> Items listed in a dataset
---

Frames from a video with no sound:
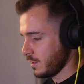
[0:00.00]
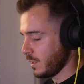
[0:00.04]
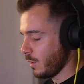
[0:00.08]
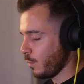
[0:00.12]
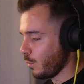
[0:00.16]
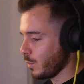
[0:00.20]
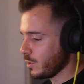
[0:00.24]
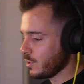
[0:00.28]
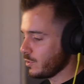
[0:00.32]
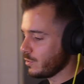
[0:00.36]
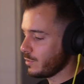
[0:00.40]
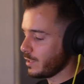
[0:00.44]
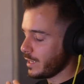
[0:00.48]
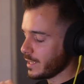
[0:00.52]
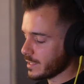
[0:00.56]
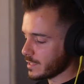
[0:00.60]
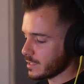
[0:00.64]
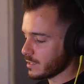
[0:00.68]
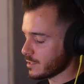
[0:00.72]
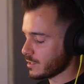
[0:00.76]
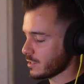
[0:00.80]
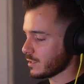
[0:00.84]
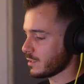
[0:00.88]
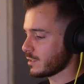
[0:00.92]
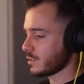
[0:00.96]
Now, when you
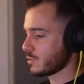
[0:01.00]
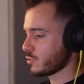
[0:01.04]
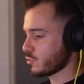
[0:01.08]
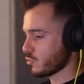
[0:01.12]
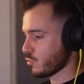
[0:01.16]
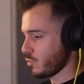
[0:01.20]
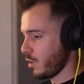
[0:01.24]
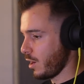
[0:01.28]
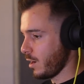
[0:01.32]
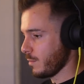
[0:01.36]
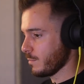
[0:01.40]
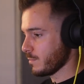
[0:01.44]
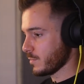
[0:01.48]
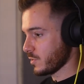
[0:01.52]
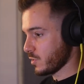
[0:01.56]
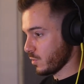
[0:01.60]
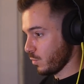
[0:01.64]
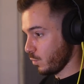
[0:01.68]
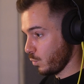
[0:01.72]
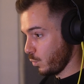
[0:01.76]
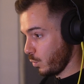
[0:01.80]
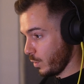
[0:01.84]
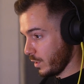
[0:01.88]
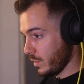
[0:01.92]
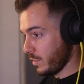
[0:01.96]
listen to the drums
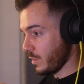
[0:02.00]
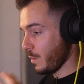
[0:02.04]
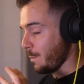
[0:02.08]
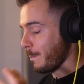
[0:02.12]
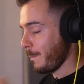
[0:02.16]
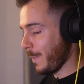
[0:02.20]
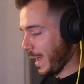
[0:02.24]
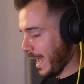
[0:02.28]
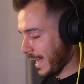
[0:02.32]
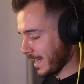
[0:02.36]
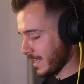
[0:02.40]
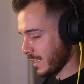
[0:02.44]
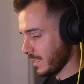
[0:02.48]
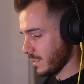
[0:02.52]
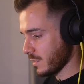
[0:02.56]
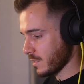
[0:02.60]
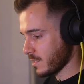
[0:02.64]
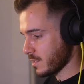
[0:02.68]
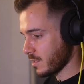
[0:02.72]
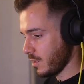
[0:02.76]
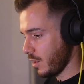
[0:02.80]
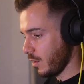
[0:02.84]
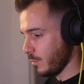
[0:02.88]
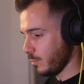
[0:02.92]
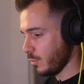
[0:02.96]
with the backing
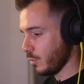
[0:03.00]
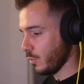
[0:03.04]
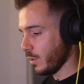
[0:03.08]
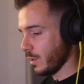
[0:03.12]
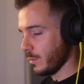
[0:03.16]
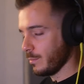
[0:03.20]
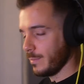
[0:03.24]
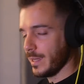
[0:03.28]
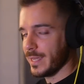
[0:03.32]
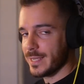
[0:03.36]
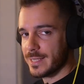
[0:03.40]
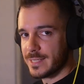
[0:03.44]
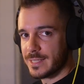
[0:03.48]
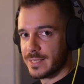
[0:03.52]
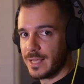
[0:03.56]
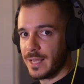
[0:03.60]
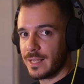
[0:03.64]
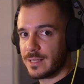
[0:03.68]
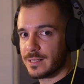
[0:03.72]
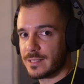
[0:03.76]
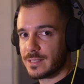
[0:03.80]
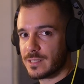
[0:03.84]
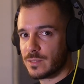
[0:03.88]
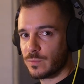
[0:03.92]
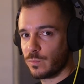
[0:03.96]
sample, it makes
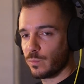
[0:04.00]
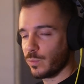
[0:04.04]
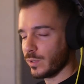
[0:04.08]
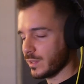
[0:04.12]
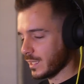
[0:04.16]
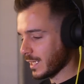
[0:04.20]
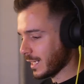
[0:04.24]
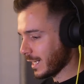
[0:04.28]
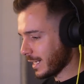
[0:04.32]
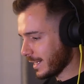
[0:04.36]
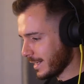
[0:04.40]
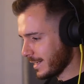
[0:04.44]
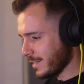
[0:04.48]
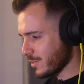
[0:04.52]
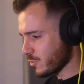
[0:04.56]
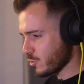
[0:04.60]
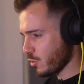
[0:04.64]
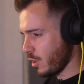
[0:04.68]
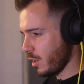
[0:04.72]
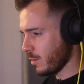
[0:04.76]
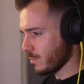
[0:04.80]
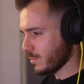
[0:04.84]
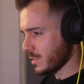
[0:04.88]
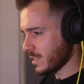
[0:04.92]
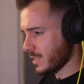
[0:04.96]
sense. With the clean
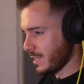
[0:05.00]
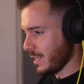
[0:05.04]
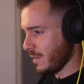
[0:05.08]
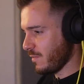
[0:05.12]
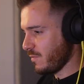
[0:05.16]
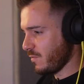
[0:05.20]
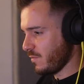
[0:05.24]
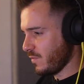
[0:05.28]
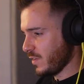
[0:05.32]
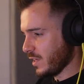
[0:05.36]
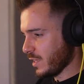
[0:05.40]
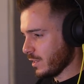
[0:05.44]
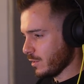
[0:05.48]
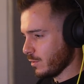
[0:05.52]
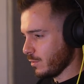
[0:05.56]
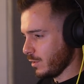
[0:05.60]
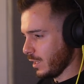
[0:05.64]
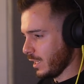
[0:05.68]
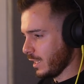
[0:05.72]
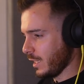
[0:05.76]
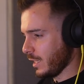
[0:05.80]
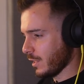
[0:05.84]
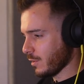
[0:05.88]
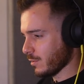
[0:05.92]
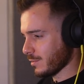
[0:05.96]
drums, they feel
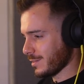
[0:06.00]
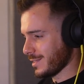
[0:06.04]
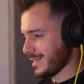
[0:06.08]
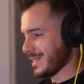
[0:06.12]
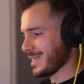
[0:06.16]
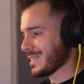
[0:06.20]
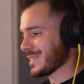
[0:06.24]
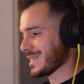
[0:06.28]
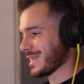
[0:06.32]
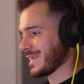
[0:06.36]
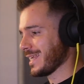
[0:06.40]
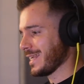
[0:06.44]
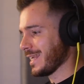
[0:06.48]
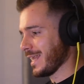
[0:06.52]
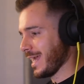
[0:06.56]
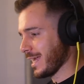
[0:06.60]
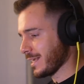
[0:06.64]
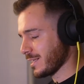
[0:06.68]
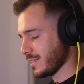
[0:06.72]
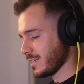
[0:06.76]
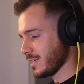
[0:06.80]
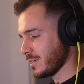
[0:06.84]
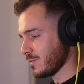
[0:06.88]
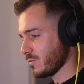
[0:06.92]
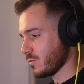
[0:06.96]
a little
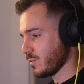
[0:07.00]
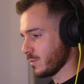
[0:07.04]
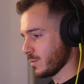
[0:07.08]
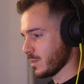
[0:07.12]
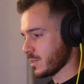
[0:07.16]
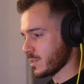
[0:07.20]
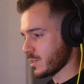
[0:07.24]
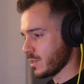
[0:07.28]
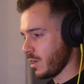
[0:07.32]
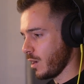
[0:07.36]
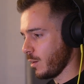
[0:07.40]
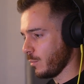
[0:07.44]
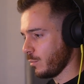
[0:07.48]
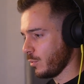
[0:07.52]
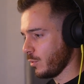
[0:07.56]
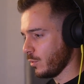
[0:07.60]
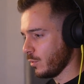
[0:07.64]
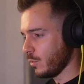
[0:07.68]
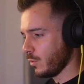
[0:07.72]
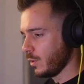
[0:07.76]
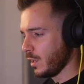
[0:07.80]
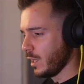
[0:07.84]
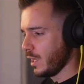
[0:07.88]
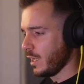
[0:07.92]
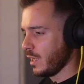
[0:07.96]
disconnected from the
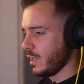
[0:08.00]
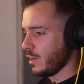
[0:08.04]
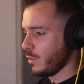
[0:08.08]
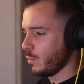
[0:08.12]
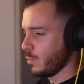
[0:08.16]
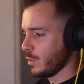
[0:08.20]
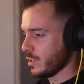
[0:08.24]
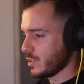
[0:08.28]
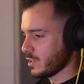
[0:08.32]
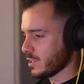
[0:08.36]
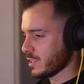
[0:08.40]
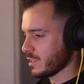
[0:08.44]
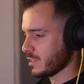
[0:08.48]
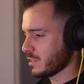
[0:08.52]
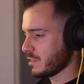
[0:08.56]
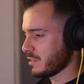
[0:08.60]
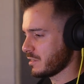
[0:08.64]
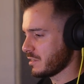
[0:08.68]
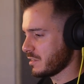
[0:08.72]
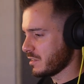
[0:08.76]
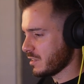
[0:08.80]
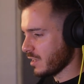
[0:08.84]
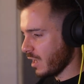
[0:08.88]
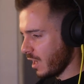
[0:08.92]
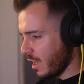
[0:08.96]
sample, which is
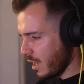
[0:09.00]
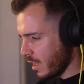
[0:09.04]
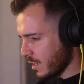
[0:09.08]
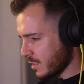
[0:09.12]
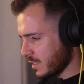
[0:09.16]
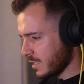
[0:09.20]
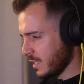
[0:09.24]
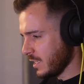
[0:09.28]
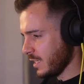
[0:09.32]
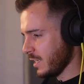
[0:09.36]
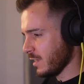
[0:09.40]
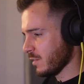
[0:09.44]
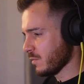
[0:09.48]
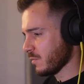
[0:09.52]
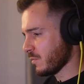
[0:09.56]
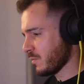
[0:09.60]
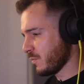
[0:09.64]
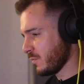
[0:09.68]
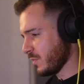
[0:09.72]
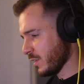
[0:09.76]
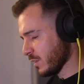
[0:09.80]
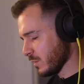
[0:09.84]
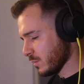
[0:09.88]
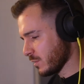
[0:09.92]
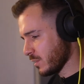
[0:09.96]
dirty and
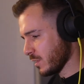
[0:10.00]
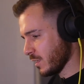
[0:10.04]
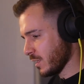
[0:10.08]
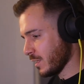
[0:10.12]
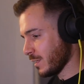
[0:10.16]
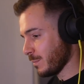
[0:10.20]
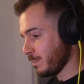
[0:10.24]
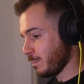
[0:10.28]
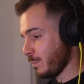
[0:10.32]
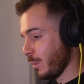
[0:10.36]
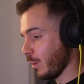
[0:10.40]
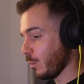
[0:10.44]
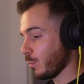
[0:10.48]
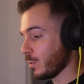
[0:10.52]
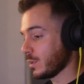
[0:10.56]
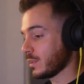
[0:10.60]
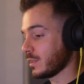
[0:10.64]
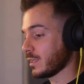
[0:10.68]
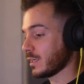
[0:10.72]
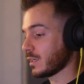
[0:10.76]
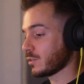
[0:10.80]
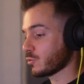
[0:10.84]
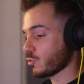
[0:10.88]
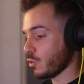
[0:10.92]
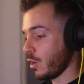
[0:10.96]
filtered, but with
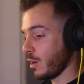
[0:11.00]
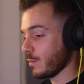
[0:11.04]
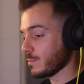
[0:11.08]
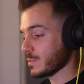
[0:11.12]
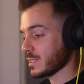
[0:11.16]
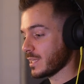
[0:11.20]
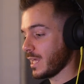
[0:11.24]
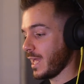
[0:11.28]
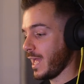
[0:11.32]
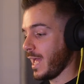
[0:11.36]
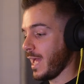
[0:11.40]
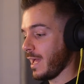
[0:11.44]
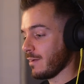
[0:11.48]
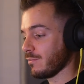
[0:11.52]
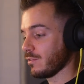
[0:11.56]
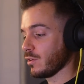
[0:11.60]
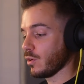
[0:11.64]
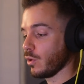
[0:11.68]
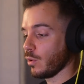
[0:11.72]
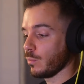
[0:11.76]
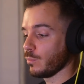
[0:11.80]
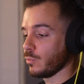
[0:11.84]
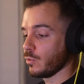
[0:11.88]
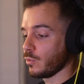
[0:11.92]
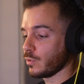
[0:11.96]
the drums that have a
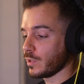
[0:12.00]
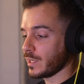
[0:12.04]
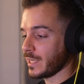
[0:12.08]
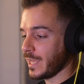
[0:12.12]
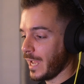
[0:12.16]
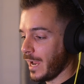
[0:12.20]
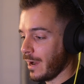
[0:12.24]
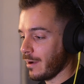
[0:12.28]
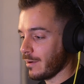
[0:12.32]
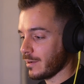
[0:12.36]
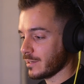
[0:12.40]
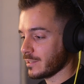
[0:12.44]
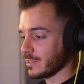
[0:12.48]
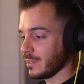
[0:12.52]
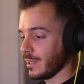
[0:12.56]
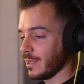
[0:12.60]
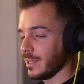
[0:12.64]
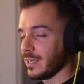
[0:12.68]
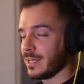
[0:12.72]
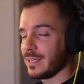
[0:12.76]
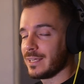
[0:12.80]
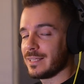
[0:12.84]
lot more character,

---

Every line of the data is to be transcribed exactly, and no picture is to be included.

Frames from a video with no sound:
[0:00.00]
[0:00.04]
[0:00.08]
[0:00.12]
[0:00.16]
[0:00.20]
[0:00.24]
[0:00.28]
[0:00.32]
[0:00.36]
[0:00.40]
[0:00.44]
[0:00.48]
[0:00.52]
[0:00.56]
[0:00.60]
[0:00.64]
[0:00.68]
[0:00.72]
[0:00.76]
[0:00.80]
[0:00.84]
[0:00.88]
[0:00.92]
[0:00.96]
Now, when you
[0:01.00]
[0:01.04]
[0:01.08]
[0:01.12]
[0:01.16]
[0:01.20]
[0:01.24]
[0:01.28]
[0:01.32]
[0:01.36]
[0:01.40]
[0:01.44]
[0:01.48]
[0:01.52]
[0:01.56]
[0:01.60]
[0:01.64]
[0:01.68]
[0:01.72]
[0:01.76]
[0:01.80]
[0:01.84]
[0:01.88]
[0:01.92]
[0:01.96]
listen to the drums
[0:02.00]
[0:02.04]
[0:02.08]
[0:02.12]
[0:02.16]
[0:02.20]
[0:02.24]
[0:02.28]
[0:02.32]
[0:02.36]
[0:02.40]
[0:02.44]
[0:02.48]
[0:02.52]
[0:02.56]
[0:02.60]
[0:02.64]
[0:02.68]
[0:02.72]
[0:02.76]
[0:02.80]
[0:02.84]
[0:02.88]
[0:02.92]
[0:02.96]
with the backing
[0:03.00]
[0:03.04]
[0:03.08]
[0:03.12]
[0:03.16]
[0:03.20]
[0:03.24]
[0:03.28]
[0:03.32]
[0:03.36]
[0:03.40]
[0:03.44]
[0:03.48]
[0:03.52]
[0:03.56]
[0:03.60]
[0:03.64]
[0:03.68]
[0:03.72]
[0:03.76]
[0:03.80]
[0:03.84]
[0:03.88]
[0:03.92]
[0:03.96]
sample, it makes
[0:04.00]
[0:04.04]
[0:04.08]
[0:04.12]
[0:04.16]
[0:04.20]
[0:04.24]
[0:04.28]
[0:04.32]
[0:04.36]
[0:04.40]
[0:04.44]
[0:04.48]
[0:04.52]
[0:04.56]
[0:04.60]
[0:04.64]
[0:04.68]
[0:04.72]
[0:04.76]
[0:04.80]
[0:04.84]
[0:04.88]
[0:04.92]
[0:04.96]
sense. With the clean
[0:05.00]
[0:05.04]
[0:05.08]
[0:05.12]
[0:05.16]
[0:05.20]
[0:05.24]
[0:05.28]
[0:05.32]
[0:05.36]
[0:05.40]
[0:05.44]
[0:05.48]
[0:05.52]
[0:05.56]
[0:05.60]
[0:05.64]
[0:05.68]
[0:05.72]
[0:05.76]
[0:05.80]
[0:05.84]
[0:05.88]
[0:05.92]
[0:05.96]
drums, they feel
[0:06.00]
[0:06.04]
[0:06.08]
[0:06.12]
[0:06.16]
[0:06.20]
[0:06.24]
[0:06.28]
[0:06.32]
[0:06.36]
[0:06.40]
[0:06.44]
[0:06.48]
[0:06.52]
[0:06.56]
[0:06.60]
[0:06.64]
[0:06.68]
[0:06.72]
[0:06.76]
[0:06.80]
[0:06.84]
[0:06.88]
[0:06.92]
[0:06.96]
a little
[0:07.00]
[0:07.04]
[0:07.08]
[0:07.12]
[0:07.16]
[0:07.20]
[0:07.24]
[0:07.28]
[0:07.32]
[0:07.36]
[0:07.40]
[0:07.44]
[0:07.48]
[0:07.52]
[0:07.56]
[0:07.60]
[0:07.64]
[0:07.68]
[0:07.72]
[0:07.76]
[0:07.80]
[0:07.84]
[0:07.88]
[0:07.92]
[0:07.96]
disconnected from the
[0:08.00]
[0:08.04]
[0:08.08]
[0:08.12]
[0:08.16]
[0:08.20]
[0:08.24]
[0:08.28]
[0:08.32]
[0:08.36]
[0:08.40]
[0:08.44]
[0:08.48]
[0:08.52]
[0:08.56]
[0:08.60]
[0:08.64]
[0:08.68]
[0:08.72]
[0:08.76]
[0:08.80]
[0:08.84]
[0:08.88]
[0:08.92]
[0:08.96]
sample, which is
[0:09.00]
[0:09.04]
[0:09.08]
[0:09.12]
[0:09.16]
[0:09.20]
[0:09.24]
[0:09.28]
[0:09.32]
[0:09.36]
[0:09.40]
[0:09.44]
[0:09.48]
[0:09.52]
[0:09.56]
[0:09.60]
[0:09.64]
[0:09.68]
[0:09.72]
[0:09.76]
[0:09.80]
[0:09.84]
[0:09.88]
[0:09.92]
[0:09.96]
dirty and
[0:10.00]
[0:10.04]
[0:10.08]
[0:10.12]
[0:10.16]
[0:10.20]
[0:10.24]
[0:10.28]
[0:10.32]
[0:10.36]
[0:10.40]
[0:10.44]
[0:10.48]
[0:10.52]
[0:10.56]
[0:10.60]
[0:10.64]
[0:10.68]
[0:10.72]
[0:10.76]
[0:10.80]
[0:10.84]
[0:10.88]
[0:10.92]
[0:10.96]
filtered, but with
[0:11.00]
[0:11.04]
[0:11.08]
[0:11.12]
[0:11.16]
[0:11.20]
[0:11.24]
[0:11.28]
[0:11.32]
[0:11.36]
[0:11.40]
[0:11.44]
[0:11.48]
[0:11.52]
[0:11.56]
[0:11.60]
[0:11.64]
[0:11.68]
[0:11.72]
[0:11.76]
[0:11.80]
[0:11.84]
[0:11.88]
[0:11.92]
[0:11.96]
the drums that have a
[0:12.00]
[0:12.04]
[0:12.08]
[0:12.12]
[0:12.16]
[0:12.20]
[0:12.24]
[0:12.28]
[0:12.32]
[0:12.36]
[0:12.40]
[0:12.44]
[0:12.48]
[0:12.52]
[0:12.56]
[0:12.60]
[0:12.64]
[0:12.68]
[0:12.72]
[0:12.76]
[0:12.80]
[0:12.84]
lot more character,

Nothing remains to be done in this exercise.